**ASSIGNMENT:**
Could you transcribe all of the data exactly and skip any pictures?

**INFORMATION PROVIDED:**

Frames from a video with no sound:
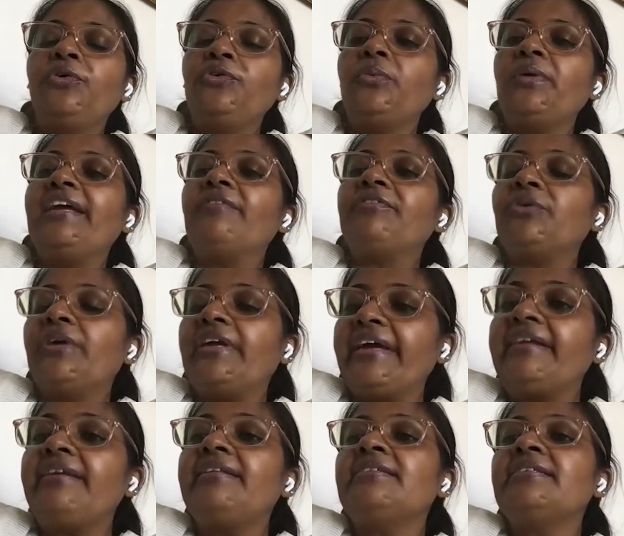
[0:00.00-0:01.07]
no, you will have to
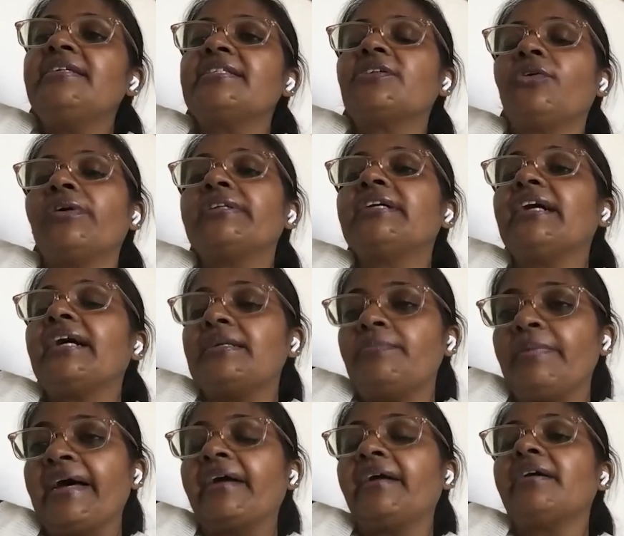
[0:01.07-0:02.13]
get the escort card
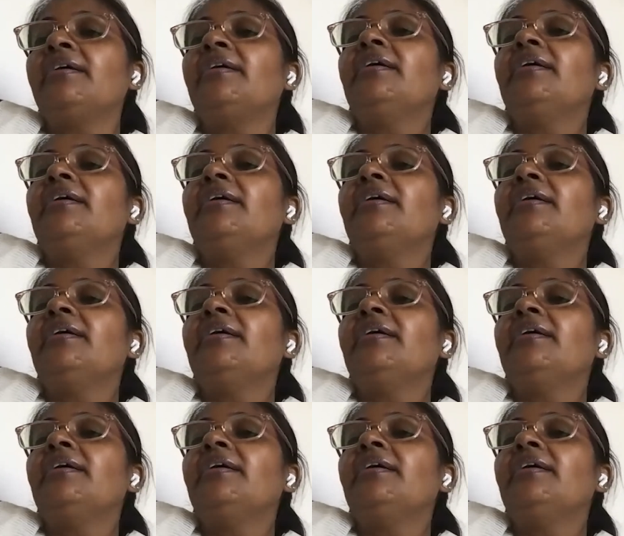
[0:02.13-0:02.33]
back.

**SOLUTION TO THIS PROBLEM:**
Frames from a video with no sound:
[0:00.00-0:01.07]
no, you will have to
[0:01.07-0:02.13]
get the escort card
[0:02.13-0:02.33]
back.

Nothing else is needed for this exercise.